Il gusto croccante della Sardegna: i mille segreti del pane carasau

La sua forma dice praticamente tutto. Un cerchio con alcune irregolarità nei bordi così come al suo interno. In pratica, in Sardegna esiste una copia gastronomica della luna, con le sue conformazioni e le sue macchie scure disposte per tutta l’area. Sarà pure una forzatura, ma questa sottilissima somiglianza va ad aggiungersi alle altre grandi qualità del pane carasau. Un piatto più unico che raro, e che difficilmente si assenta dalla tavola di una qualunque famiglia dell'isola. Il primo motivo è dovuto alla croccantezza, una caratteristica distintiva di questo contorno. Il suo nome, carasau, deriva proprio da uno degli ultimi procedimenti compiuti durante la fase di preparazione, quando l’alimento viene essenzialmente tostato e raffinato.

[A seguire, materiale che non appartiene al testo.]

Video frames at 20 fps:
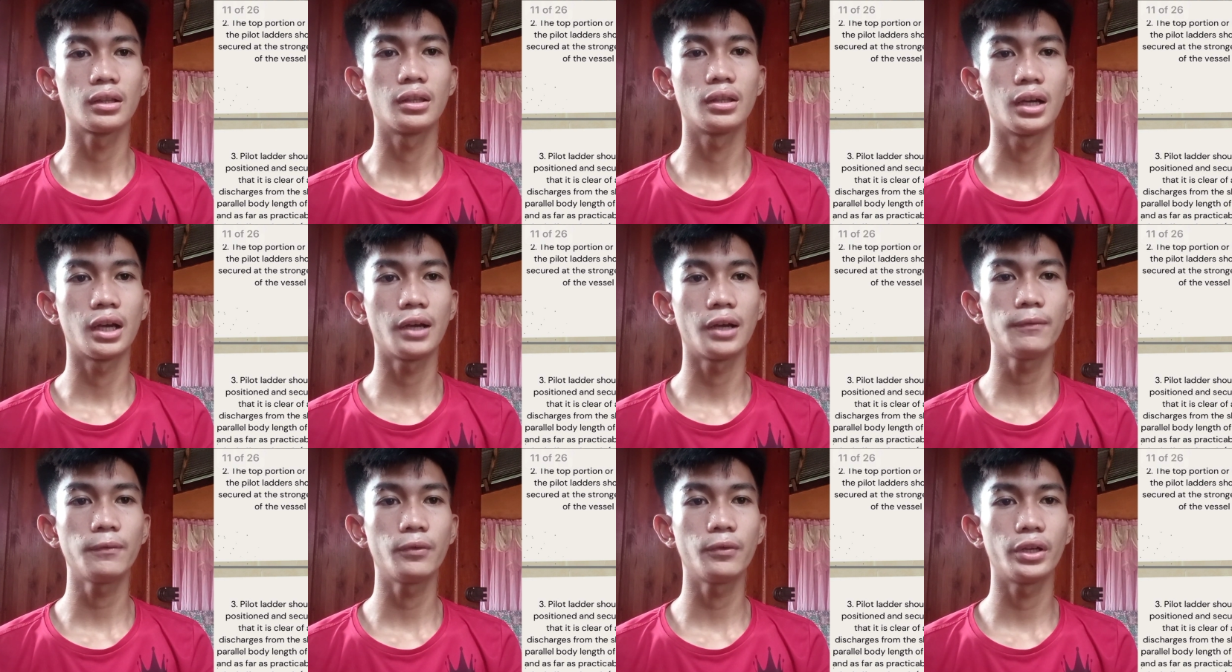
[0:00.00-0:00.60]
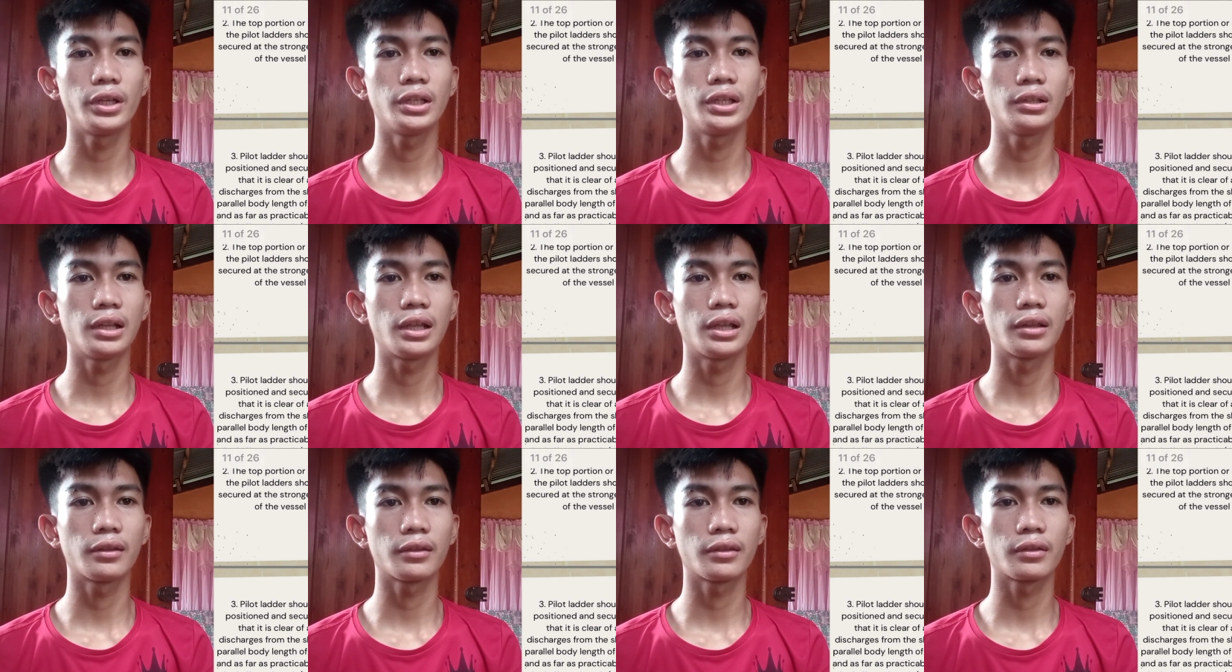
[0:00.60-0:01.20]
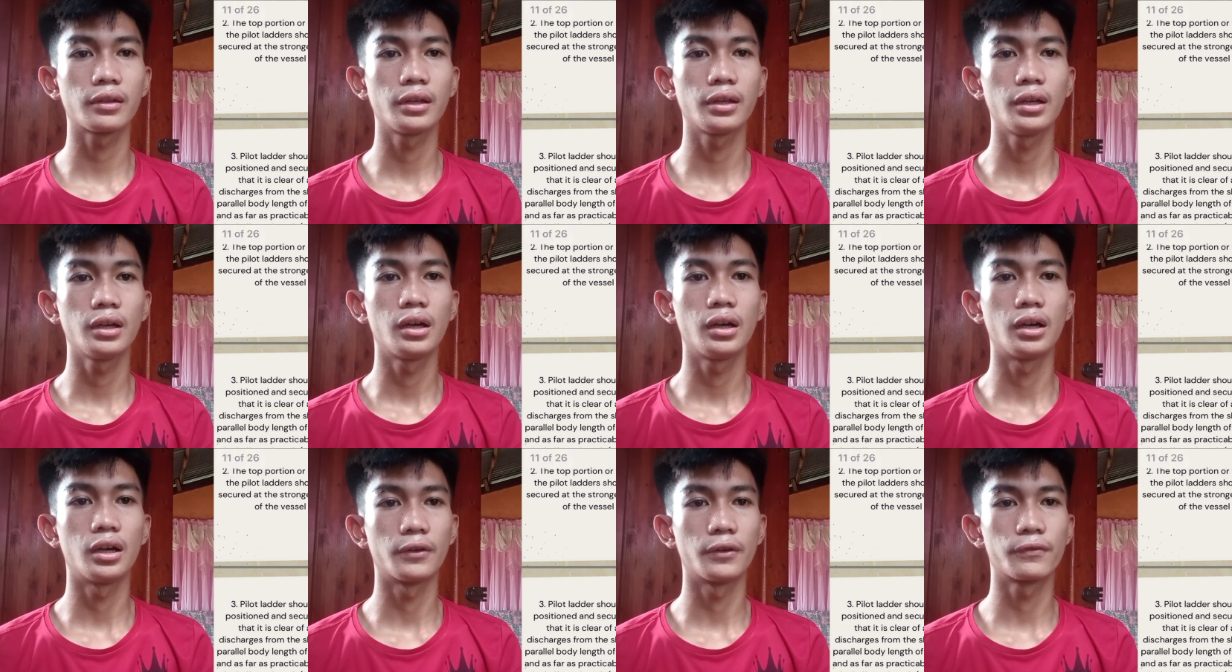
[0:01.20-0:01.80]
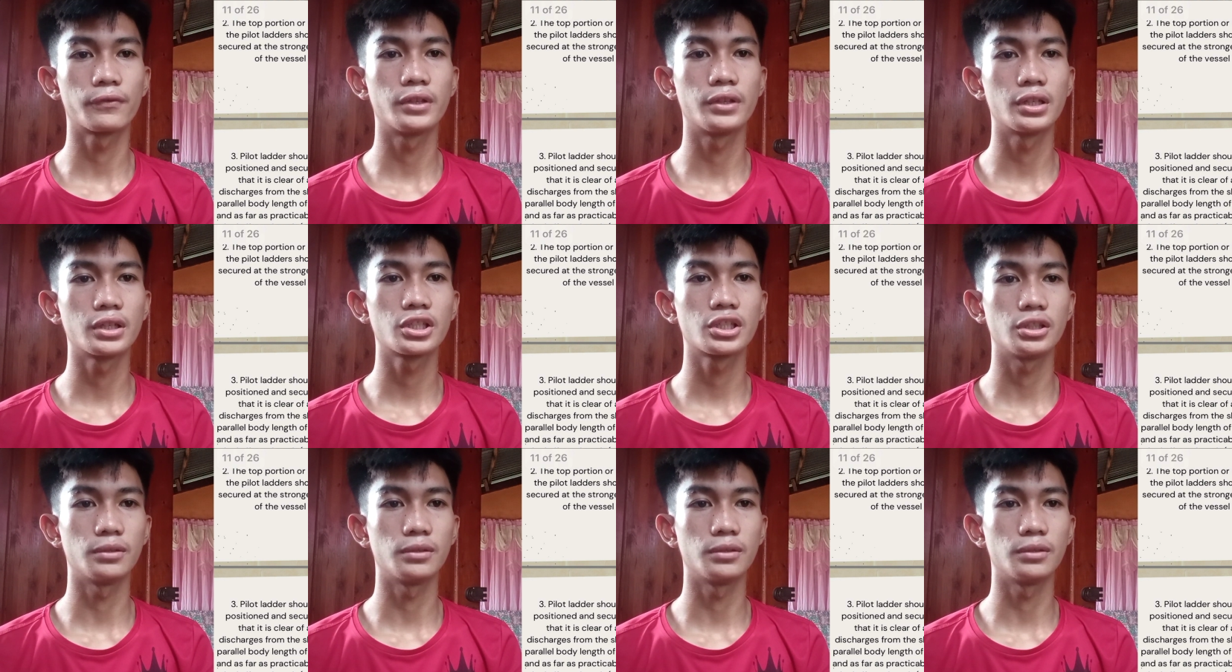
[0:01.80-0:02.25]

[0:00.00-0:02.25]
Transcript: the halfway length of the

Il pane carasau, nonostante sia un alimento delicato, ha un altro punto a suo favore: la longevità. I pastori sardi erano soliti rimanere fuori dalle proprie dimore per molto tempo. Per questo, avevano la necessità di un cibo in grado di mantenere la stessa genuinità di quando viene sfornato per l’ultima volta. Un beneficio che il pane carasau offre anche da un altro punto di vista. Il prodotto, a base di sale, lievito e semola di grano duro, è conosciuto anche con il nome di “carta da musica”. Non ci si mette molto a comprendere la ragione di questo titolo. Nel momento esatto in cui questo entra in contatto con il nostro palato, il pane carasau diventa immediatamente un concentrato di sapori e di sensazioni, capace di mettere in relazione il gusto e l’udito. Il suono che ne deriva è qualcosa di inconfondibile, e l’impatto che si prova varia a seconda dei vari ingredienti che sono soliti accompagnare questa sfoglia di lievito. Del resto, ogni spartito ha bisogno di specifici componenti, che sia un quartetto o un’orchestra formata da diversi elementi. La cucina non fa eccezione, come dimostra l’elasticità del pane carasau, che può essere associato sia con piatti dolci che salati. Se si pensa al primo, il pensiero va diretto alla portata che più ci rappresenta, la pasta. La sua particolare sottigliezza è l’ideale se si vuole utilizzarla per la preparazione di un piatto di lasagne al pomodoro, al ragù o con le verdure.

Se invece si vuole dare spazio alla fantasia, il pane carasau, se bagnato accuratamente, può tornare ad assumere la sua morbidezza iniziale, una condizione perfetta per creare delle pietanze originali come, ad esempio, le girelle, nelle sue versioni con pancetta o vegetariane. Per chi invece il tempo l’ha davvero contato, un’insalata speciale con ricotta e pane carasau ciò che si può consumare in qualsiasi posto. Leggero, energetico e facile da preparare, ha un’unica avvertenza: condirlo con olio e pomodorini tipici della Sardegna. Non si può concludere un pranzo o una cena senza un piccolissimo sfizio, meglio se un dolce. Un millefoglie con frutti di bosco, con le lamine dorate e croccanti, è ciò che serve per chiudere questo viaggio alla scoperta di uno degli elementi distintivi di questa terra.